ただ、欧米では、遺伝子組換え技術を利用した品種が主力であり、カナダを中心に生産され、遺伝子組換え作物(GMO)として、大量に日本に輸出されている。なお、菜種油には遺伝子組み換え食品の表示義務は無い[15]。
生産と流通
菜種油の生産高(2014年)[16]
国 |
生産量 (t)
|
中国 |
5,702,700
|
ドイツ |
3,540,557
|
カナダ |
3,116,100
|
インド |
2,473,000
|
フランス |
1,914,600
|
日本 |
1,073,881
|
世界 |
25,944,831
|
2014年時点での菜種油の世界生産高は約2600万トンである。主要生産国は中国、ドイツ、カナダであり、これら3国で世界生産の47%を占める[16]。2016年の菜種油の最大輸出国はカナダであり、同国の生産高の約94%に当たる290万トンを輸出している[16]。
2016年の全世界における植物油の生産量は、パーム油・大豆油・菜種油・ひまわり油の順で3番目となっている[17]。日本では菜種油が食用油の全生産量の6割を占めている[18]。
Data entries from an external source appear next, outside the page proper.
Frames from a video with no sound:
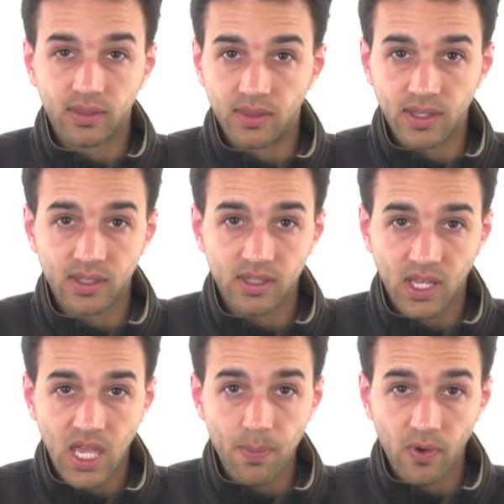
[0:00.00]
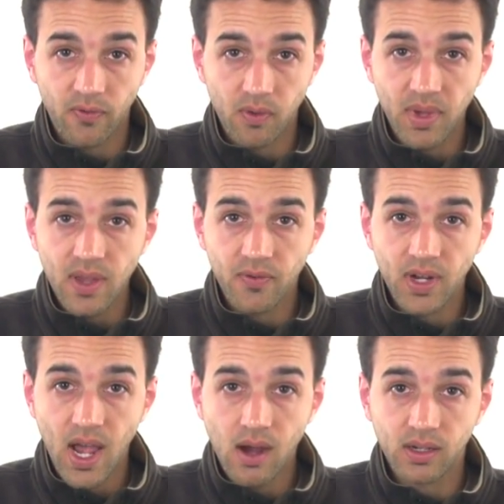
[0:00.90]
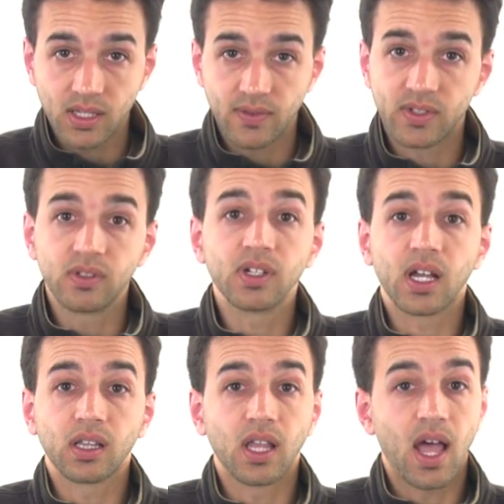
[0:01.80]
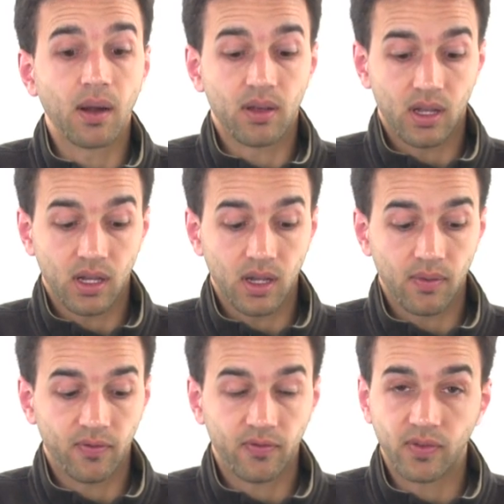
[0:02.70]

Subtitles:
This is a keeper for me for now because I've still got a lot of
2019年3月6日、中国はカナダ産キャノーラの輸入を「税関が危険な有害生物を何度も検出したため」中止したことを発表。この輸入差し止め措置は、中国ファーウェイのCEOがアメリカ合衆国の要請を受けてカナダで逮捕された事件の報復として疑われており[19]、カナダの外相は記者会見で中国政府を非難した。中国向けのカナダ産キャノーラは、2018年実績の輸出額として50億カナダドル相当、量としてほぼ約500万トンが宙に浮くこととなった[20]。
世界の菜種油取引の標準価格はICEフューチャーズ・カナダ(旧ウィニペグ商品取引所)のキャノーラ先物取引価格である[21]。
用途
食用
食品に加えたり料理時に使用される[22]。必須脂肪酸を多く含む一方で食用油中では飽和脂肪酸が最も低いとされる[22]。
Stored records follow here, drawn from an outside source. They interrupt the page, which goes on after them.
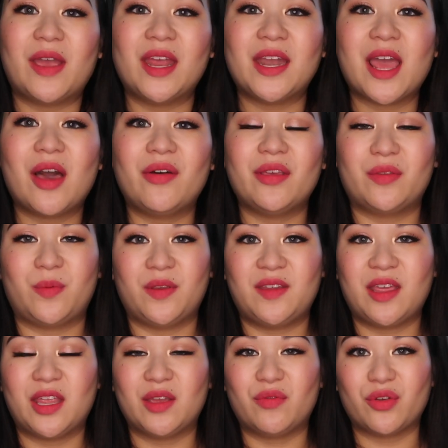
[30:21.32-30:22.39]
Right now it's
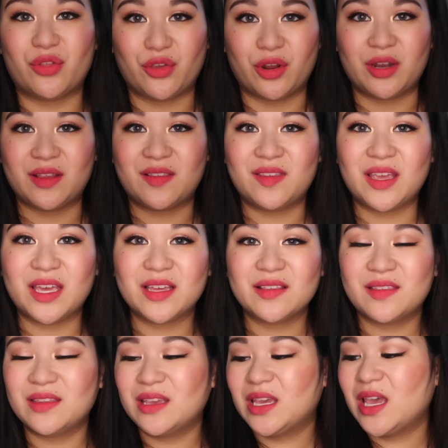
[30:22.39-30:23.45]
retailing for
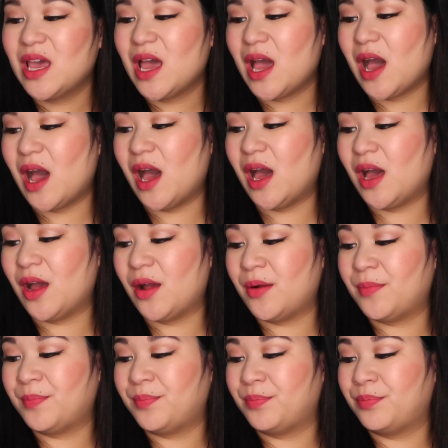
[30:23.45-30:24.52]
thirty-six
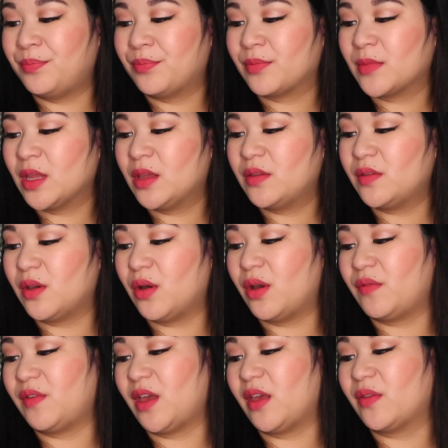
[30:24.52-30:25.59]
dollars. Um, so
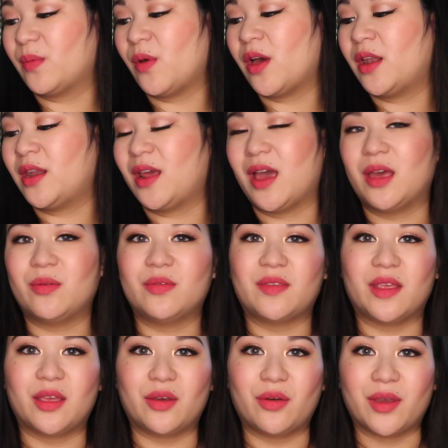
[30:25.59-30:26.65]
if you guys want it, I would
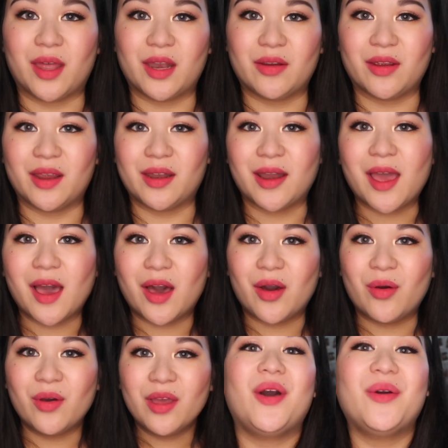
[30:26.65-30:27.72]
say go get it right
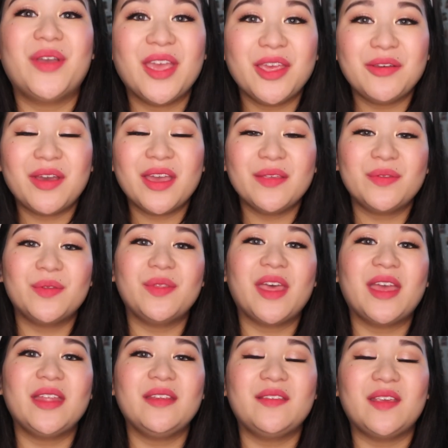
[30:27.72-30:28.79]
now. Okay guys, so
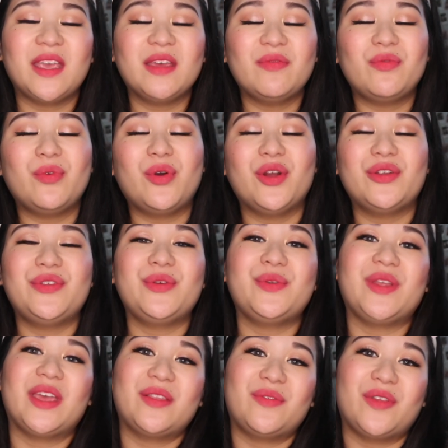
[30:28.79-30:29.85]
that is it for
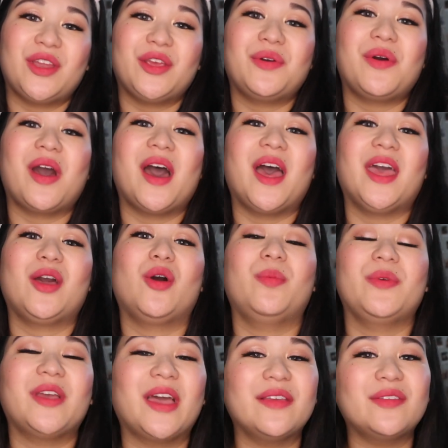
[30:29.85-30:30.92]
today's video. I
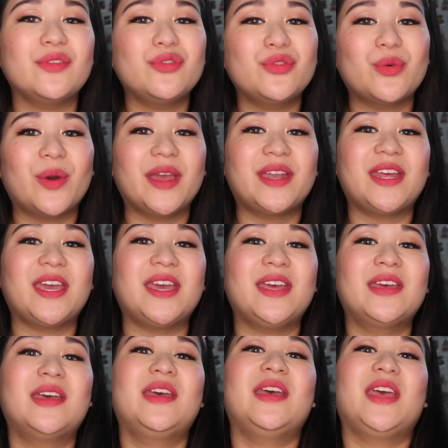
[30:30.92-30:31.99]
hope you guys enjoyed it.
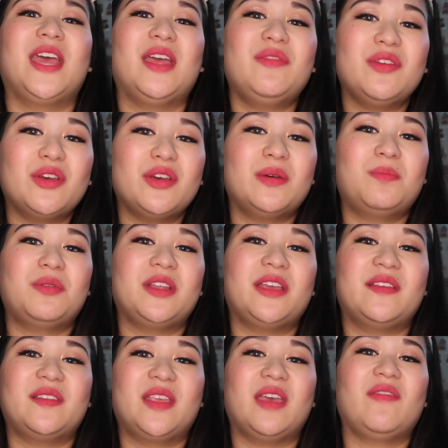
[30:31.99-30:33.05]
If you could
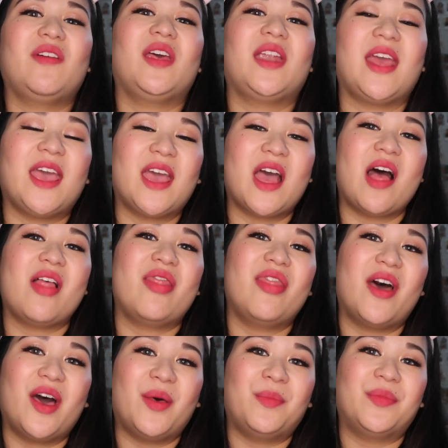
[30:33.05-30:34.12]
please give it a
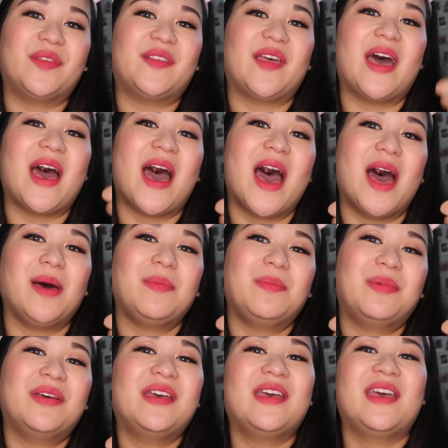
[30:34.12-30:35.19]
thumbs up
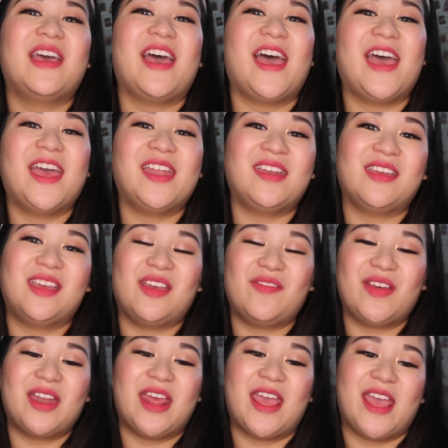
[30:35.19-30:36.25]
and
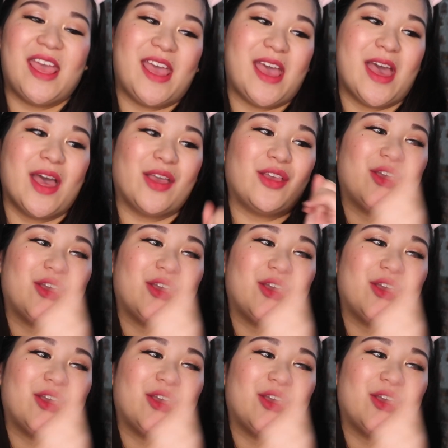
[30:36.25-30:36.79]
give it a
白絞油は油揚げの揚げ油としてよく使われる他、天ぷらや炒め物用の油として使われる。
原料の菜種を焙煎して搾油したものは赤水または赤湯と呼ばれ、ナタネ本来の色や風味が強く揚げ油に使用される[23]。
燃料
バイオディーゼル燃料として世界的に需要の増加がみられる[22]。燃料用途では多くの国で硫黄含有量を規制している[22]。
日本では江戸時代に搾油法が開発され、燈明油としてナタネが広く栽培されるようになった[3]。伊勢神宮、東大寺、比叡山延暦寺などの神社仏閣では菜種油による灯明が用いられている[5]。
その他の用途
整髪用の鬢付け油の主原料は菜種油を精製した「しらしめ油」と木蝋である[24]。
なお、日本薬局方にはセイヨウアブラナ又はアブラナの種子から得た脂肪油として収載がある[25]。